Activity » Transcribe exactly the line in which "(5.21 s to 6.25 s)" occurs, plus every line that comes after it up to the end of the entries.

(Stored data)
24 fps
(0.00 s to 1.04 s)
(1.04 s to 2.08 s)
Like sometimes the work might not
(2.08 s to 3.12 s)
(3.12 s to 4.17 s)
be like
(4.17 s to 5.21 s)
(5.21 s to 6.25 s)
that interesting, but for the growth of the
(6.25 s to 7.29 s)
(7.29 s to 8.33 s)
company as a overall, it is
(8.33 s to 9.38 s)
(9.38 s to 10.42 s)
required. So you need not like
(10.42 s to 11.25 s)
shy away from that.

Result »
(5.21 s to 6.25 s)
that interesting, but for the growth of the
(6.25 s to 7.29 s)
(7.29 s to 8.33 s)
company as a overall, it is
(8.33 s to 9.38 s)
(9.38 s to 10.42 s)
required. So you need not like
(10.42 s to 11.25 s)
shy away from that.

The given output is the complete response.